Proprio così Daniela, non si può scindere l’uomo dal paesaggio che lo ha accolto. Perché Campana fu sì un grande poeta, d’accordo, ma fu anche e soprattutto un viandante, della categoria dei “fuggitivi”. Camminò quasi per tutta la vita: in Italia, oltre le Alpi,  addirittura in Argentina! Nel mio libro scrivo che Campana deve essere letto camminando: è una provocazione, certo, ma è quello che è successo a me: io ho iniziato a vibrare con lui quando ho iniziato a leggerlo nei boschi, sui sentieri dell’Appennino tosco-romagnolo. Da allora, non sono più riuscito a smettere.

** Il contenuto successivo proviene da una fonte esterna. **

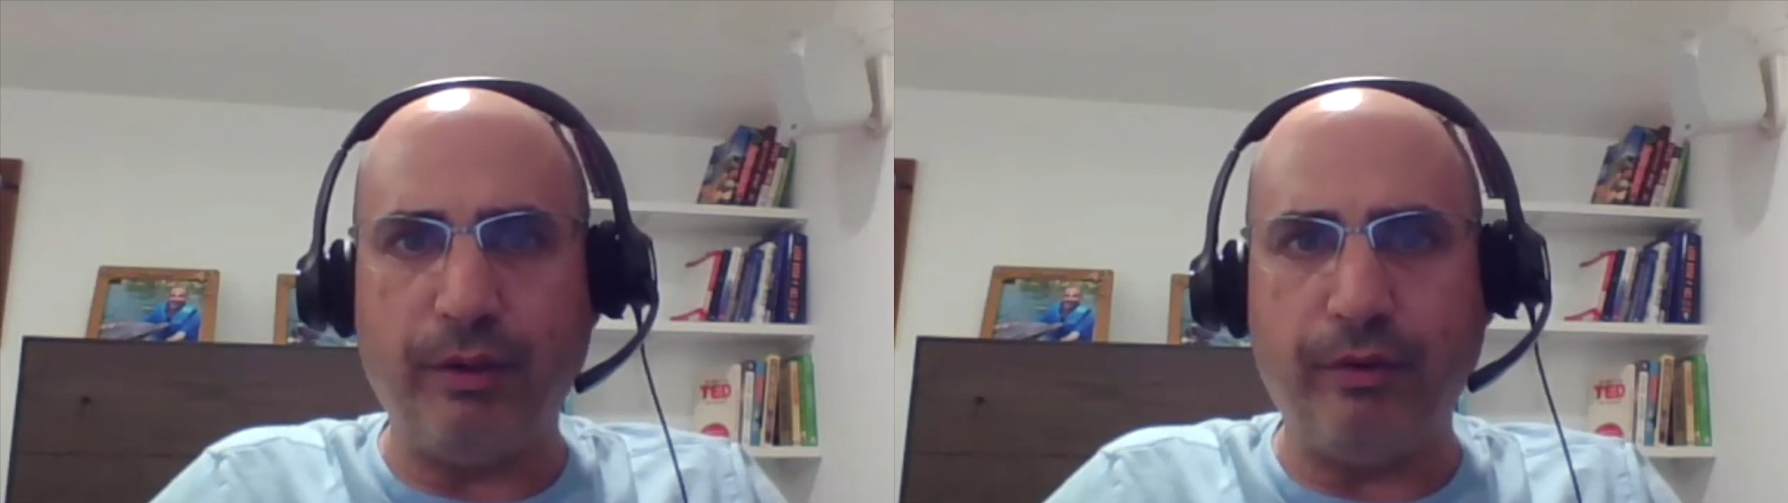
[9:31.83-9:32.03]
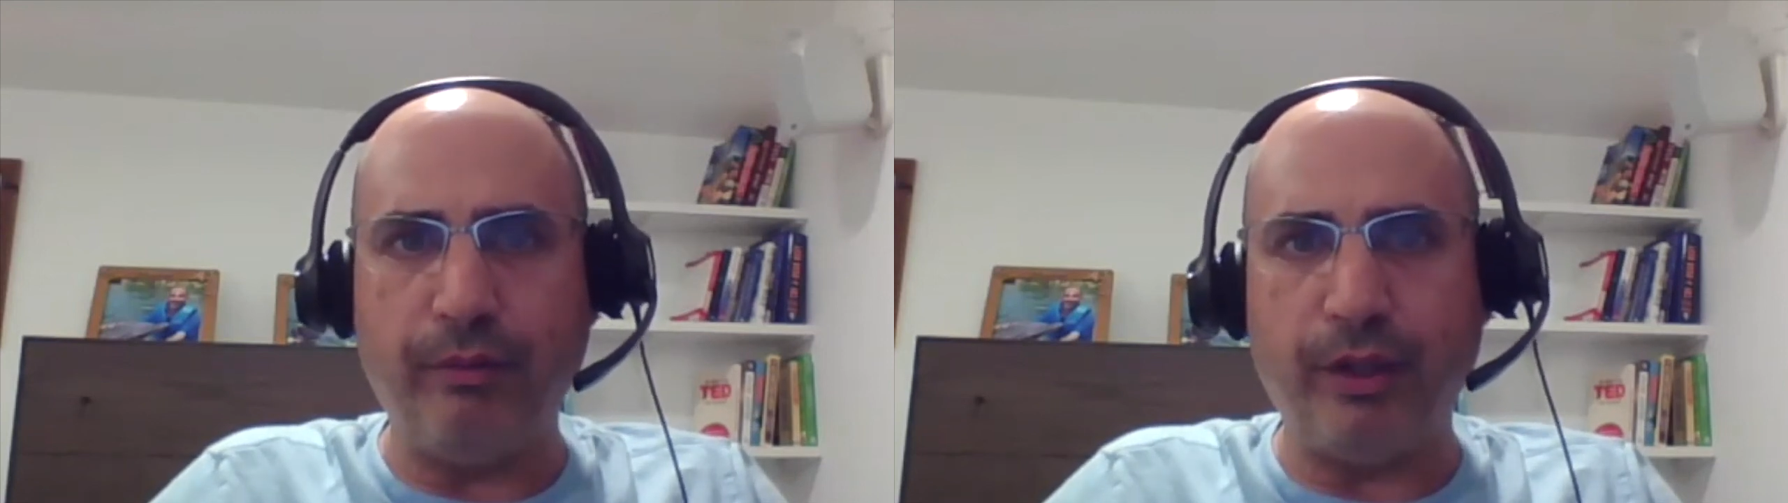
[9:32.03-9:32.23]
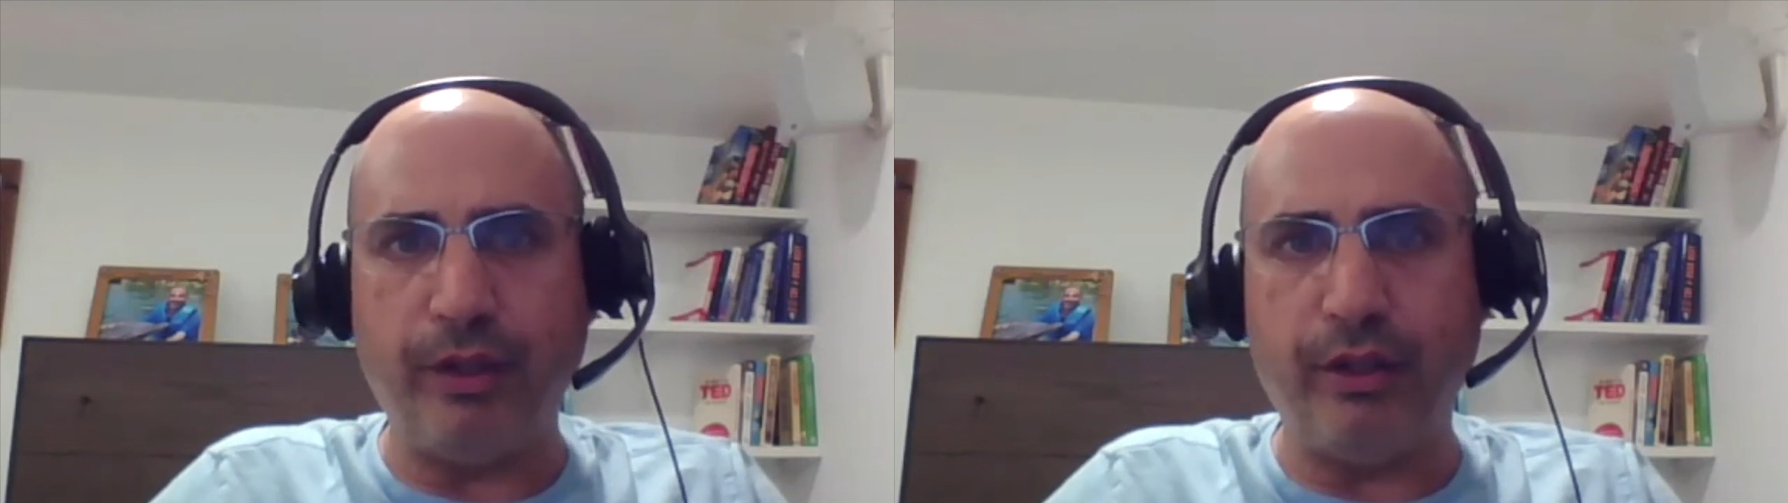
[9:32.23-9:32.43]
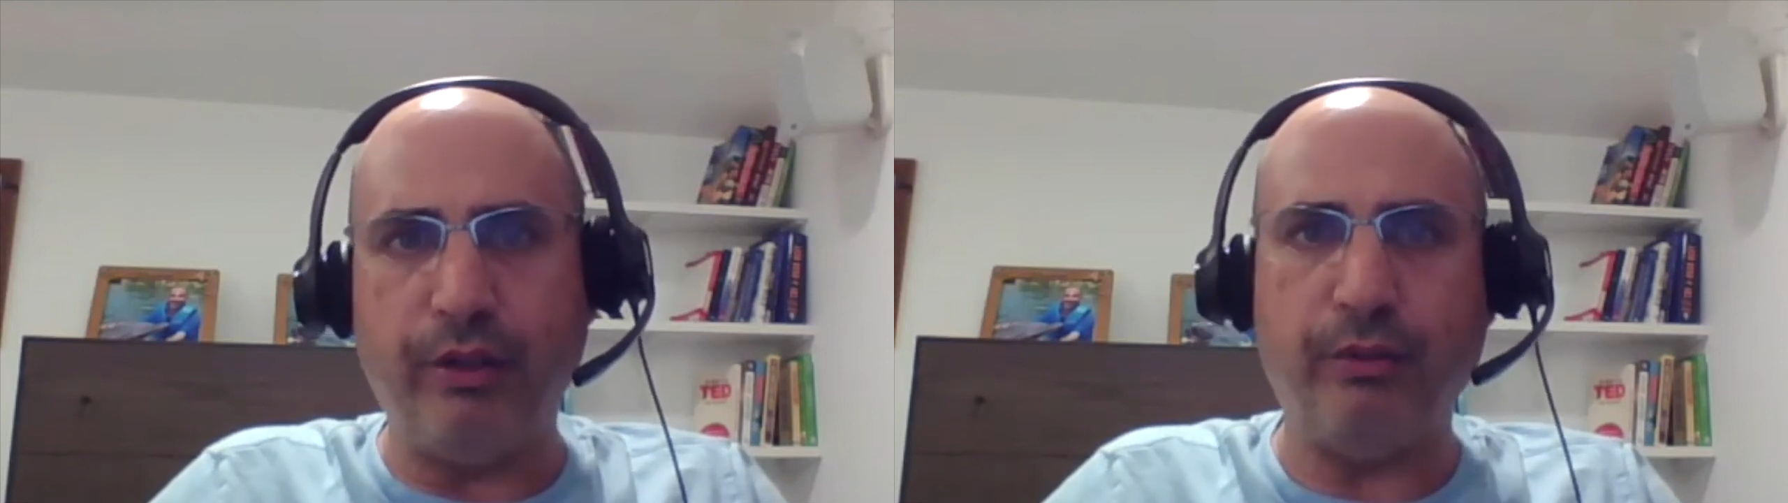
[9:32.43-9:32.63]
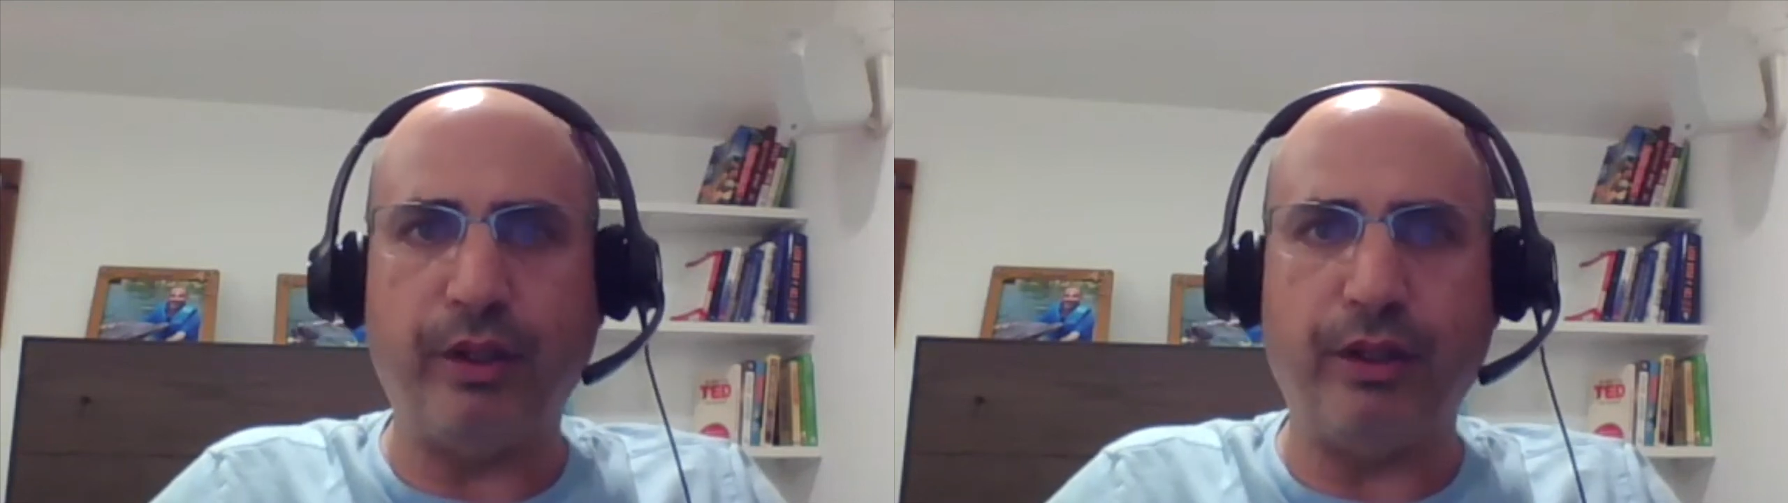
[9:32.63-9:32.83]
everybody in the
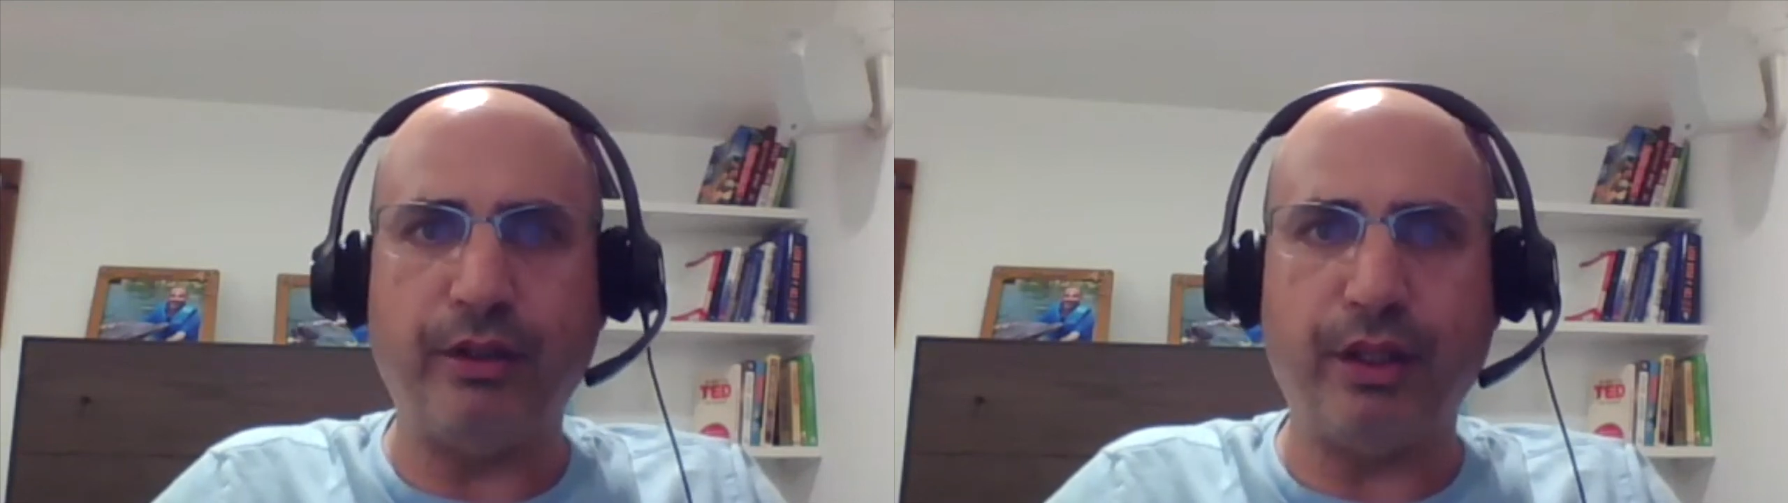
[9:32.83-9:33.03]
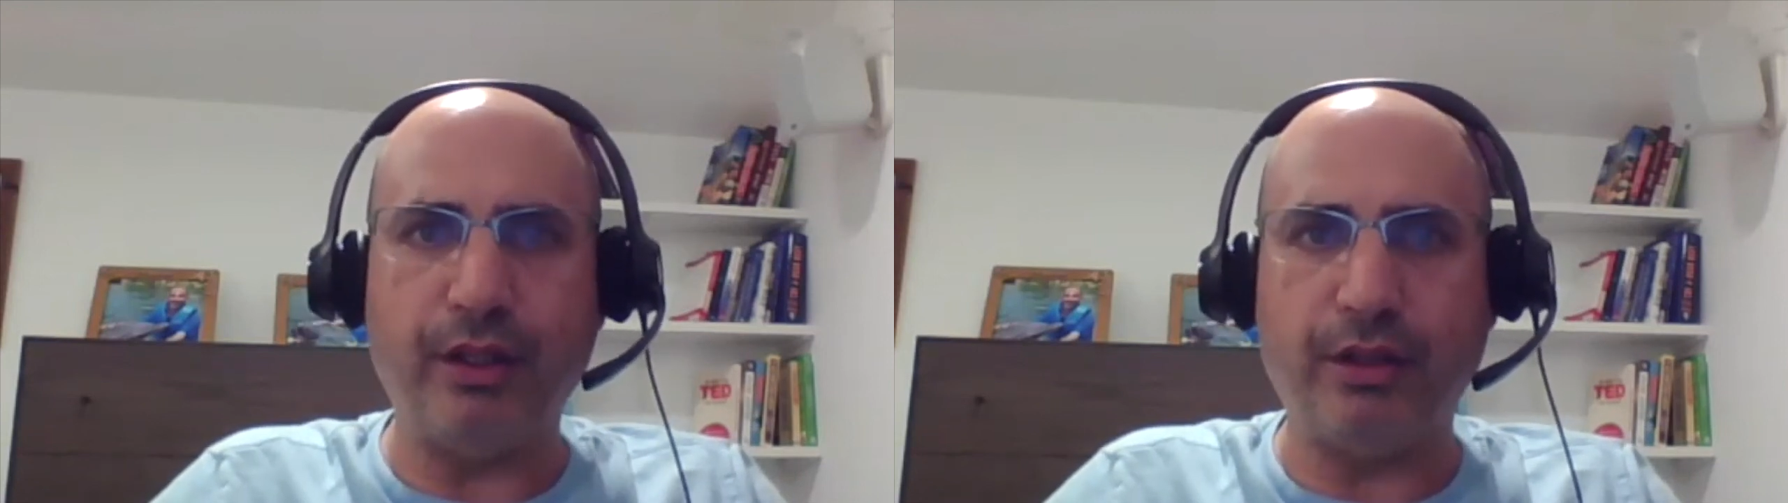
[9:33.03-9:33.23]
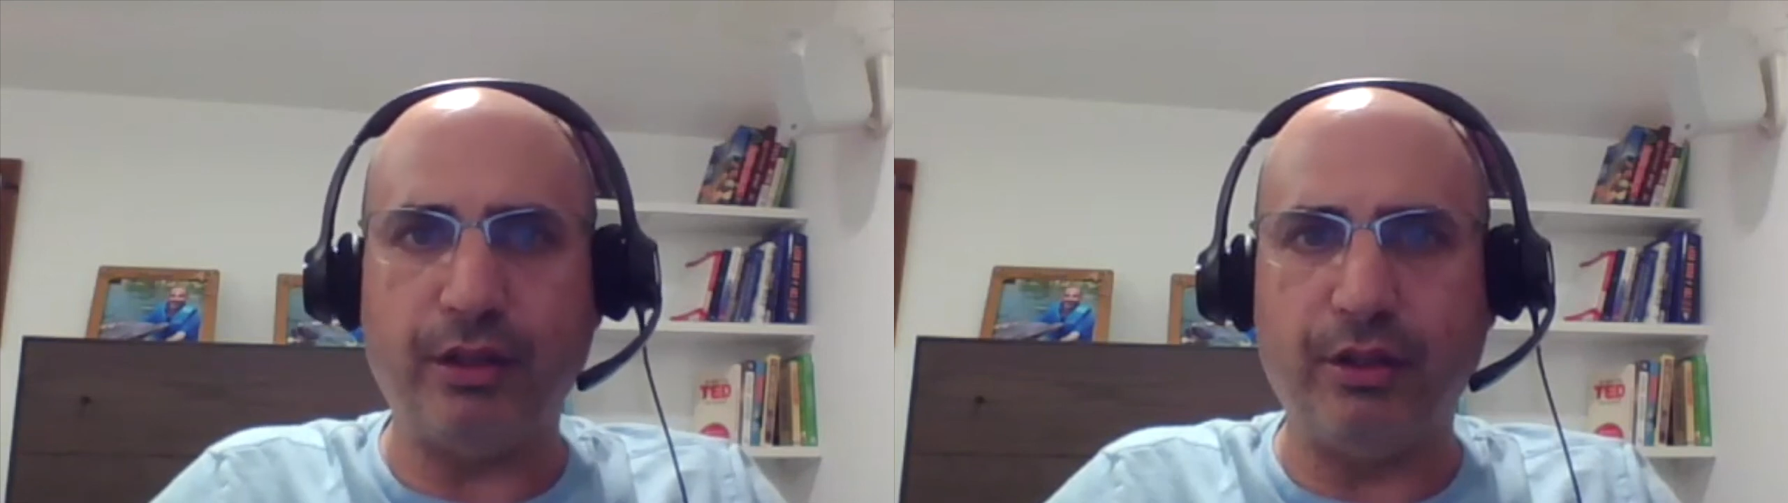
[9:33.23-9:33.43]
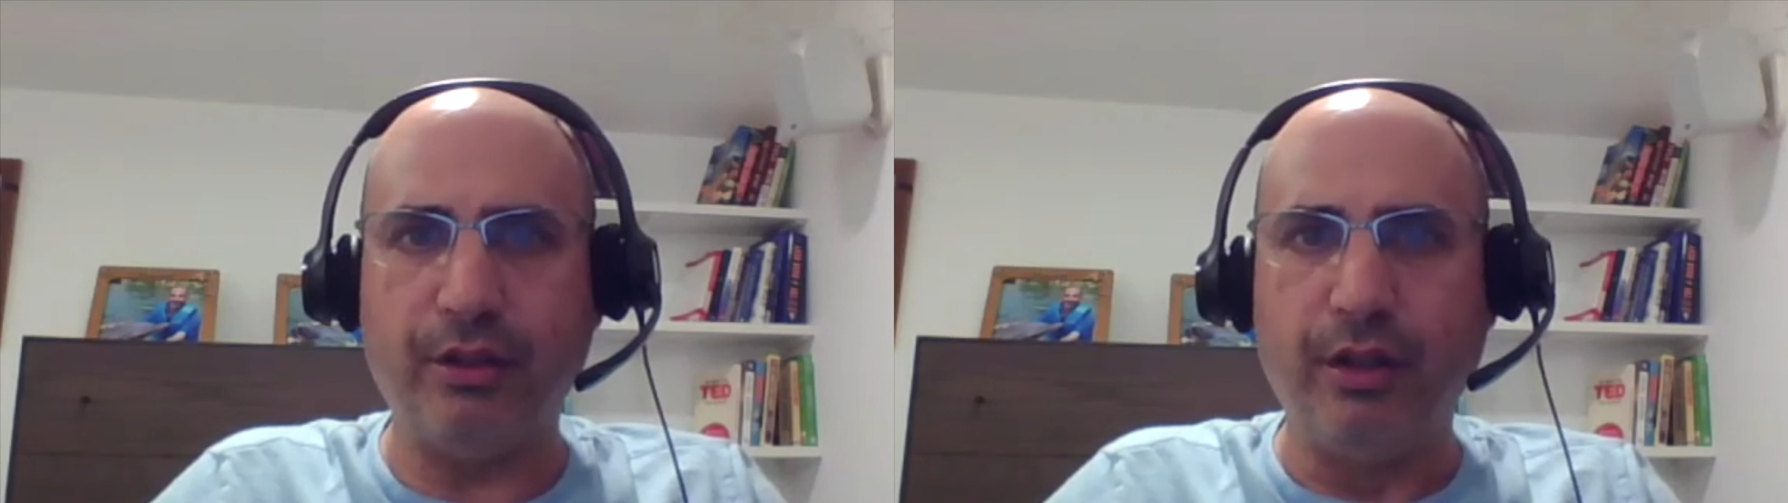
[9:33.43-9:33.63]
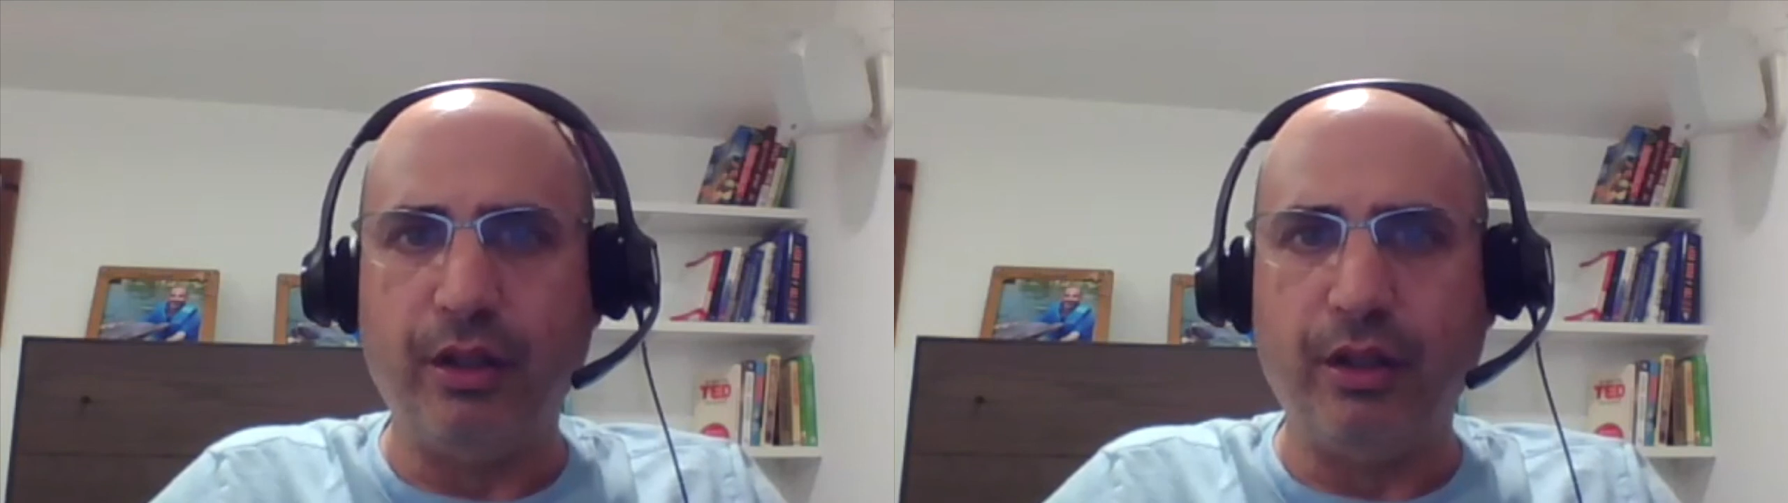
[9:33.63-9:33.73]
organization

Una ‘vita errabonda’ la sua, come la descrivi tu, ad ogni sua fuga seguiva un ricovero coatto in manicomio. Le foto in bianco e nero che accompagnano la lettura, sembrano suggerire quell’irrefrenabile bisogno di fuggire e la ricerca incessante di un luogo al quale aggrapparsi. Ma quali sono i percorsi del Campana?

Direi quasi tutto l’Appennino tosco-romagnolo: da Marradi, dove Dino ebbe i natali nel 1885, fino ai confini più remoti della Valle del Falterona, dove tra il 1910 e il 1917 Dino fece almeno tre incursioni. La più nota è senz’altro la prima (datata 1910), quando infatti partì da Campigno (un paese vicino a Marradi) diretto al santuario francescano della Verna: qui, camminando, osservando, origliando l’autunno piovoso delle montagne “di casa”, presero vita alcune tra le pagine migliori dei Canti.

“…il cammino come cura del corpo delle parole…”

Emiliano che cos’è un camminatore?

Un’eccezione. E, anche per questo, un cercatore, un inventore di domande (più che di risposte). Una creatura dedita all’arte – sacra – del silenzio. Dati i tempi in cui viviamo, direi anche un domatore di spettri. Cammina chi ha pace nel silenzio, chi sfiora l’equilibrio col pensiero.

Secondo te, ai giorni nostri, Dino avrebbe avuto decine di migliaia di followers sui social?

Non credo. Sicuramente, a differenza di allora, sarebbe stato inquadrato (in maniera corretta), curato, e insieme incluso. Premesso che stiamo parlando per assurdo, io dico che oggi uno come Dino non avrebbe scritto una parola.
Cosa spinge un uomo a camminare così a lungo da solo nei boschi?
Nel caso di Dino l’inquietudine, la mania di persecuzione, ma prima ancora il bisogno, la mancanza di un’alternativa: non avendo un centesimo in tasca, l’unica cosa che poteva permettersi erano le suole delle scarpe, anche quando doveva (o voleva) coprire distanze folli. Nel mio caso l’inquietudine, la fame di silenzio, di spazio, ma anche il disgusto verso quest’epoca, inumana e spoetizzata.
Il tuo è un vero e proprio tributo all’erranza, a pagina 39 riporti alcuni brevi passaggi di un’intervista al poeta
che svelava candidamente “Ero spinto da una specie di mania di vagabondaggio. Una specie di instabilità mi spingeva a cambiare continuamente.” Un chiaro tributo al viaggio inteso come impulso ed irrequietezza.
Permettimi un’ultima domanda Emiliano prima di lasciarci, come consuetudine amo fare questa domanda a tutti gli autori che incontro perciò ti chiedo: cos’è il viaggio per te? L’occasione per cambiare, sia aria che parole. L’occasione per conoscere, per crescere. L’occasione – spero anche, un giorno o l’altro – per non tornare.